Tuesday, June 20, 2006

Should We Cohabitate Before Marriage?

Often when I have questioned the prudence of young people considering cohabitation before marriage, I am met with the quizzical look and the “now” remark: “C’mon, Father, get real.” I am told that living together before marriage is a good way for couples “to find out whether they really get along.” I am reminded of the high cost of living and how two can live more cheaply than one and that everyone is doing it. Marriage is just a piece of paper, anyway. What’s the difference? Besides, it’s good preparation for marriage. And all the facile, mindless bromides and rationalizations that pass as “street smarts.” This is popular “thinking” as evidenced, for example, in a National survey of high school seniors which found nearly 60% approving this trend. In fact, a new report shows that half of all first marriages are now preceded by cohabitation.

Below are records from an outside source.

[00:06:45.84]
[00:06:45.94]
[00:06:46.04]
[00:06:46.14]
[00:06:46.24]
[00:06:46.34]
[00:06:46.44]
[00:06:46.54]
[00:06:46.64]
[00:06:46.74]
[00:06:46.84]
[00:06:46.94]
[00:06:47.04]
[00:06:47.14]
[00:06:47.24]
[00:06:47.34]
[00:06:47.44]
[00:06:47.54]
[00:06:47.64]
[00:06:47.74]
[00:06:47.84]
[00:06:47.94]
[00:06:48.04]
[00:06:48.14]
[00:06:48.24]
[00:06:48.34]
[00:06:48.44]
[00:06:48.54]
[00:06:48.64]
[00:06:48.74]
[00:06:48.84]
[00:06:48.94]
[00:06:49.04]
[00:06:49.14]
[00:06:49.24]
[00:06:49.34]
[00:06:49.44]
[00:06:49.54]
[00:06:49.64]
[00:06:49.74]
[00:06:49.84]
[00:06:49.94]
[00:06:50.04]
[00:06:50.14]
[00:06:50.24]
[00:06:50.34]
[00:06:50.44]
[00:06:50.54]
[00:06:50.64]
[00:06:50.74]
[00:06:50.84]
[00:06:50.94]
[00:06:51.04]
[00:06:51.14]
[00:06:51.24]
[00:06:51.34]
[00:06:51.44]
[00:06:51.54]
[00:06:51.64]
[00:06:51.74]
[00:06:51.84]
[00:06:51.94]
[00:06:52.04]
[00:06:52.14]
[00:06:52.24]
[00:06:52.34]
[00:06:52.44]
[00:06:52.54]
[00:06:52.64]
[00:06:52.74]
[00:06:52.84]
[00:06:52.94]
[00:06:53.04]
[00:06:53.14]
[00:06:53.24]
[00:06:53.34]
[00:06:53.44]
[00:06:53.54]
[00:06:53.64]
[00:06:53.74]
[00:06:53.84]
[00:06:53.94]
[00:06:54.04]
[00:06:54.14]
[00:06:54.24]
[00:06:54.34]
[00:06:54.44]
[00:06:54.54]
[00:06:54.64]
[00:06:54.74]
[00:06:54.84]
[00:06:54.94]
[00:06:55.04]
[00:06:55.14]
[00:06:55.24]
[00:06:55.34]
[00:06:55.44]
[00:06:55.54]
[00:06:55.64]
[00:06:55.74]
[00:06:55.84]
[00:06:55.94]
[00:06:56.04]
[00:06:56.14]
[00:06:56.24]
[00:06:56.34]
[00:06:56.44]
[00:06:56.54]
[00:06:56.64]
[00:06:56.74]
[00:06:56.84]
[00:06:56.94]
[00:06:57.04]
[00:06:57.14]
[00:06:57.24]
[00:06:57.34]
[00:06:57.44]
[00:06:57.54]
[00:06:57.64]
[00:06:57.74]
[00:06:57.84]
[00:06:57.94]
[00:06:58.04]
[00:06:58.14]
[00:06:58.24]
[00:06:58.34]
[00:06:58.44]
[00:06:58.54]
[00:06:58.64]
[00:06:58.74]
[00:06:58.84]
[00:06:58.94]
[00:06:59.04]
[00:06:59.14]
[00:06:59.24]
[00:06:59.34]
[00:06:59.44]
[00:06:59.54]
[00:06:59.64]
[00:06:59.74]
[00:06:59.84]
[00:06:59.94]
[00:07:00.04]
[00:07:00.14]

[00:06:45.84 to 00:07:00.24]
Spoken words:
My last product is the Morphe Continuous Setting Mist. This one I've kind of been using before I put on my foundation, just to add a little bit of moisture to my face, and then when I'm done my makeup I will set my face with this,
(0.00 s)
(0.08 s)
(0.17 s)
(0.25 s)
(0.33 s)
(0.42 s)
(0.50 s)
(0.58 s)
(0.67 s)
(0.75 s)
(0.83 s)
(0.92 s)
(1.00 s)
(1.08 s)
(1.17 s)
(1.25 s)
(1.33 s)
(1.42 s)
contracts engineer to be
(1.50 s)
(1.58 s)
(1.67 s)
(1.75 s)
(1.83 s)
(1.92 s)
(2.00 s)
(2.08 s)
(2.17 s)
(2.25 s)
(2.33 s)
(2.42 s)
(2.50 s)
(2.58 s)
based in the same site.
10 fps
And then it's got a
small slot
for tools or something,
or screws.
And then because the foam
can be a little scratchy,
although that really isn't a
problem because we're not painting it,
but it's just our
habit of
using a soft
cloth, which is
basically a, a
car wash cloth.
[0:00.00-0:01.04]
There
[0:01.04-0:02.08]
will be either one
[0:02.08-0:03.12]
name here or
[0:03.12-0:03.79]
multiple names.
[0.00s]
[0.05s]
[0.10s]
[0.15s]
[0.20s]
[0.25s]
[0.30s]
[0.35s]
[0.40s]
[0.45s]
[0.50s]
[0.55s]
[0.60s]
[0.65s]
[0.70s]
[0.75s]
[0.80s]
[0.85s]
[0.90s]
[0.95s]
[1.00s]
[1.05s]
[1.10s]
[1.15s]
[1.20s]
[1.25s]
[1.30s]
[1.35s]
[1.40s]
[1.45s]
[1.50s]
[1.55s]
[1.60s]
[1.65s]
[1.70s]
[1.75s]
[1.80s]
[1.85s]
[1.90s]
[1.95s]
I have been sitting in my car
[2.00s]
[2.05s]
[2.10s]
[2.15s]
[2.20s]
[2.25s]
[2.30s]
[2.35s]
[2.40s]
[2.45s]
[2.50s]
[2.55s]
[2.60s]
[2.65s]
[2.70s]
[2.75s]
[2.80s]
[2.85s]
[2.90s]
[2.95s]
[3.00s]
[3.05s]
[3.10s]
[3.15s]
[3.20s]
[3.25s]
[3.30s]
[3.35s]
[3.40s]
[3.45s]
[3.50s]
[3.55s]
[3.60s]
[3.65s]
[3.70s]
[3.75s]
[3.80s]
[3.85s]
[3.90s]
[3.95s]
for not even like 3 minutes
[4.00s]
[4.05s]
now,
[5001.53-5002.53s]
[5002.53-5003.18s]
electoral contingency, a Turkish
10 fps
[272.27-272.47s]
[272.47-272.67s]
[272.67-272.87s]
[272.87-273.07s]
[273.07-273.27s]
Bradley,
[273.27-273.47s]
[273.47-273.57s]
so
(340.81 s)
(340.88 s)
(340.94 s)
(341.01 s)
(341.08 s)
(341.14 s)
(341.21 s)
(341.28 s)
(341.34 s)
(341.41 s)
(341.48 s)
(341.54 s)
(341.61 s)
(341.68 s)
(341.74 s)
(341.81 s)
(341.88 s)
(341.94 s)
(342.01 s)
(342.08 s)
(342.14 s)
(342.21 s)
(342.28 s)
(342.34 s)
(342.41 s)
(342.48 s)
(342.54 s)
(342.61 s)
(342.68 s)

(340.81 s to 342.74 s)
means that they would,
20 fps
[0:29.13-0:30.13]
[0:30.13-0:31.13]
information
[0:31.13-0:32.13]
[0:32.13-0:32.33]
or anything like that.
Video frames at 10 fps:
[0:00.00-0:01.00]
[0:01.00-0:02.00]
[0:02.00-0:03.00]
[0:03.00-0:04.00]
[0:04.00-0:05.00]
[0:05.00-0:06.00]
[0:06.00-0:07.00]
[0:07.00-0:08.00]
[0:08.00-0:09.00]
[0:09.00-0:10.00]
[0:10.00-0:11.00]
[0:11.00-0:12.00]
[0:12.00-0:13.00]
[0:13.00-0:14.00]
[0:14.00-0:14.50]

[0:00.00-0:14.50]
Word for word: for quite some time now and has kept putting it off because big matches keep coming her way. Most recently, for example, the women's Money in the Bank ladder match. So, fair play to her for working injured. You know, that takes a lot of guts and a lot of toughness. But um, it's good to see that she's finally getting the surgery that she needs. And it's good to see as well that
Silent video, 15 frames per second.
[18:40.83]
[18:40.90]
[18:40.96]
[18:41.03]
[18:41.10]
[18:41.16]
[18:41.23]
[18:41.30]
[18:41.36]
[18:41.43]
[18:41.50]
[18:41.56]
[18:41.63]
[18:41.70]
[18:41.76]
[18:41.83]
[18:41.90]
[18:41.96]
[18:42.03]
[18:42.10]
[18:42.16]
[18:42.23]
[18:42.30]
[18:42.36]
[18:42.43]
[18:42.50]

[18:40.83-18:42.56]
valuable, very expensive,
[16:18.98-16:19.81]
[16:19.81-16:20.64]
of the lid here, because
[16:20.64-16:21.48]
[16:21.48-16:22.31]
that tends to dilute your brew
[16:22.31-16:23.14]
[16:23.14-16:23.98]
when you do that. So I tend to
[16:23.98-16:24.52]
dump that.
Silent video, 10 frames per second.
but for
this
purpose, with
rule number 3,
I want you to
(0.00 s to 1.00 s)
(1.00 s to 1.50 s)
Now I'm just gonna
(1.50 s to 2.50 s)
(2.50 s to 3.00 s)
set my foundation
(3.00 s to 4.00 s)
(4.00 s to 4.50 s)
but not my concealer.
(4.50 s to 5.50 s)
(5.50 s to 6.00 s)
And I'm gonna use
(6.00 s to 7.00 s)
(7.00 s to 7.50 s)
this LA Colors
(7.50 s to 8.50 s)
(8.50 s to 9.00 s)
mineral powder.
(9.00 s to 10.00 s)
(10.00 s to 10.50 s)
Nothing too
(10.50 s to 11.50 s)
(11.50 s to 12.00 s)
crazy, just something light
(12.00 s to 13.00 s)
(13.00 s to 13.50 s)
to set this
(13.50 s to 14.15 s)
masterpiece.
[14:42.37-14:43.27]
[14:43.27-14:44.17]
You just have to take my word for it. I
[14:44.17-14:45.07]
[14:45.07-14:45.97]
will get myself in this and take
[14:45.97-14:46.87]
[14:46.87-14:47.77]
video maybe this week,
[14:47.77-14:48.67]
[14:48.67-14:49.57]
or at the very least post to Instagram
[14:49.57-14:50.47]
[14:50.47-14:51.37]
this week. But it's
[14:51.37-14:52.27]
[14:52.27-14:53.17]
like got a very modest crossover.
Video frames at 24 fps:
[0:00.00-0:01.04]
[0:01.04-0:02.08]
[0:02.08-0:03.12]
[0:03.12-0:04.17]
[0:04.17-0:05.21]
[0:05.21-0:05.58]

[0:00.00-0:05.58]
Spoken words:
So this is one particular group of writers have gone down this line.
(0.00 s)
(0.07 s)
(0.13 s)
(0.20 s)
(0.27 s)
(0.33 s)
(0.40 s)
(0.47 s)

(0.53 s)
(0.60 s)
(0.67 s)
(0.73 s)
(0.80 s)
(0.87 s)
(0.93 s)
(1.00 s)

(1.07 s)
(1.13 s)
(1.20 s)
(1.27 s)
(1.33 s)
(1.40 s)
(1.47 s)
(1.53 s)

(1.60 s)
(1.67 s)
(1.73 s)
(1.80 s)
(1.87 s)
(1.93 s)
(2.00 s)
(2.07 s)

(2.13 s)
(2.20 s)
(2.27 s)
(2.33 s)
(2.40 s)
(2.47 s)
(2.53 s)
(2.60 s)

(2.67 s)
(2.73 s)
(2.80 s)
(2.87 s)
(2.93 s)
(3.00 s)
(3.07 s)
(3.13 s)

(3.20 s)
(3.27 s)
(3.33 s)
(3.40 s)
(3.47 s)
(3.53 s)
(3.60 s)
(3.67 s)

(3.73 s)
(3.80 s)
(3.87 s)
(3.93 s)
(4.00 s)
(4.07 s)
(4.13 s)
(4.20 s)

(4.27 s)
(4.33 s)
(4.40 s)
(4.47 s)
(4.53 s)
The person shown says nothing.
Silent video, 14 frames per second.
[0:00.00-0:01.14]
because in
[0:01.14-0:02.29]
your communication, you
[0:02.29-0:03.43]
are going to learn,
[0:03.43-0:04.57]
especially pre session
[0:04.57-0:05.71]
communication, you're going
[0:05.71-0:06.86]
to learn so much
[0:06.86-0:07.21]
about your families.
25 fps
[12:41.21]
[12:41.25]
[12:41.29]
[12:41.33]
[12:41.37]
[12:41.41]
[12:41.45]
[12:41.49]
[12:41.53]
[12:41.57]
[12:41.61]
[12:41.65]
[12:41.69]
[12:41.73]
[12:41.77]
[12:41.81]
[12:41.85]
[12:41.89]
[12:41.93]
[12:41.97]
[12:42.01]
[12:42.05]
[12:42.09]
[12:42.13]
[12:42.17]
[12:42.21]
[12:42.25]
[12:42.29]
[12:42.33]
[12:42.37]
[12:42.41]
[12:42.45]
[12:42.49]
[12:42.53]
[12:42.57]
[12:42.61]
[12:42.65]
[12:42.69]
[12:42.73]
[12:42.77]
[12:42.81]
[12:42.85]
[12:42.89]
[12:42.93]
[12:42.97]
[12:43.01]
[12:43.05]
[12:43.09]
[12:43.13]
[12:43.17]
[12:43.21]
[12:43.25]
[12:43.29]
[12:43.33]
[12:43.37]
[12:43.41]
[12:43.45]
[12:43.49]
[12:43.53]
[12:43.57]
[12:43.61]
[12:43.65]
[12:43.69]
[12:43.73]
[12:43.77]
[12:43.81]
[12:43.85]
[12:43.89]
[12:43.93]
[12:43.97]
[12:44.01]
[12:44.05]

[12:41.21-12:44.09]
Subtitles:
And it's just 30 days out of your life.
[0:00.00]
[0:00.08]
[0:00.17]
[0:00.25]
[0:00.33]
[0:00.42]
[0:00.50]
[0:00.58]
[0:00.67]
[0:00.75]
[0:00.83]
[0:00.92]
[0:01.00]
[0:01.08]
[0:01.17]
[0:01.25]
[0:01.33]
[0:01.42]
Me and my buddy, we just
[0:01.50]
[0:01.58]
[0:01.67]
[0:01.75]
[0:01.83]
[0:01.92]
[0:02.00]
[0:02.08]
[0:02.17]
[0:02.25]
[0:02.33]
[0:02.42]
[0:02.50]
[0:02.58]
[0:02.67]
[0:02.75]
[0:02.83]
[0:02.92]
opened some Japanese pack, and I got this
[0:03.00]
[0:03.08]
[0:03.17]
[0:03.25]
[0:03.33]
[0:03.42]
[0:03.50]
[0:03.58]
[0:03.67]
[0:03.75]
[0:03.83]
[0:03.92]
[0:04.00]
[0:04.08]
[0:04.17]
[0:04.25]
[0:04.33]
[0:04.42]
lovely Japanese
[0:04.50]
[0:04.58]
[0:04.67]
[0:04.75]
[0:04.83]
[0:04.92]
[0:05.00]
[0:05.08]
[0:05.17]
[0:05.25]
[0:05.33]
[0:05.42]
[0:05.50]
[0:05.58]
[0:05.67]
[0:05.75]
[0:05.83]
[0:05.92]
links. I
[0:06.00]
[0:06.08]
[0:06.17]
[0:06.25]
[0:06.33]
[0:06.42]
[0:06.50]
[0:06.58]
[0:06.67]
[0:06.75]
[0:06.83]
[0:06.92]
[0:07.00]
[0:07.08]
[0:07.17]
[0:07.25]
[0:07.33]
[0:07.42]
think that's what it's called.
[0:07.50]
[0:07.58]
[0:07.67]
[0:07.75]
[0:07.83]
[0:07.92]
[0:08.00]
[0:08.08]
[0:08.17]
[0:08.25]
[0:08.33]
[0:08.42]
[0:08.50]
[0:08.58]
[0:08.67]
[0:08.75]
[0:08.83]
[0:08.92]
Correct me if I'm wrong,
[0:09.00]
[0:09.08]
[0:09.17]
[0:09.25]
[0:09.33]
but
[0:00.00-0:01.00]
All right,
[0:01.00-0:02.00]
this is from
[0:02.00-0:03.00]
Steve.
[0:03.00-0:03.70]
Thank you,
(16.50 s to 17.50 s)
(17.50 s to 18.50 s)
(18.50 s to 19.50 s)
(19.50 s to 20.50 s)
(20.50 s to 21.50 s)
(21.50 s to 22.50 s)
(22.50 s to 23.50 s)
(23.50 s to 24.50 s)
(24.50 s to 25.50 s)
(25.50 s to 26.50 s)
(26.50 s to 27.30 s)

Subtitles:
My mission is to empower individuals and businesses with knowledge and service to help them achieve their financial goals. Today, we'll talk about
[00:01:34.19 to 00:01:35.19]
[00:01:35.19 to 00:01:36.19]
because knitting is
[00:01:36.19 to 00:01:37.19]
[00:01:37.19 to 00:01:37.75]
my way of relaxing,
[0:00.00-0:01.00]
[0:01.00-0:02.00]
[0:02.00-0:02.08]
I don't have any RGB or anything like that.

The Catholic Church, however, has traditionally insisted that marriage is a “holiness producing institution”, a sacrament, and that the sexual component is truly holy but strictly reserved for a man and a woman in this specific state of marriage. Cohabitation is, in this view, inappropriate (or more bluntly, sinful, as is any use of sex outside of marriage). Obviously, such a stance in this era is counter-cultural, almost radical. Of course, some young Catholic couples disobey their Church and do cohabit before marriage and sometimes even substitute such a relationship for marriage. They join the 4 million unmarried couples now living together (compared with less than half a million 40 years ago.) Clearly, they act counter to Catholic teaching.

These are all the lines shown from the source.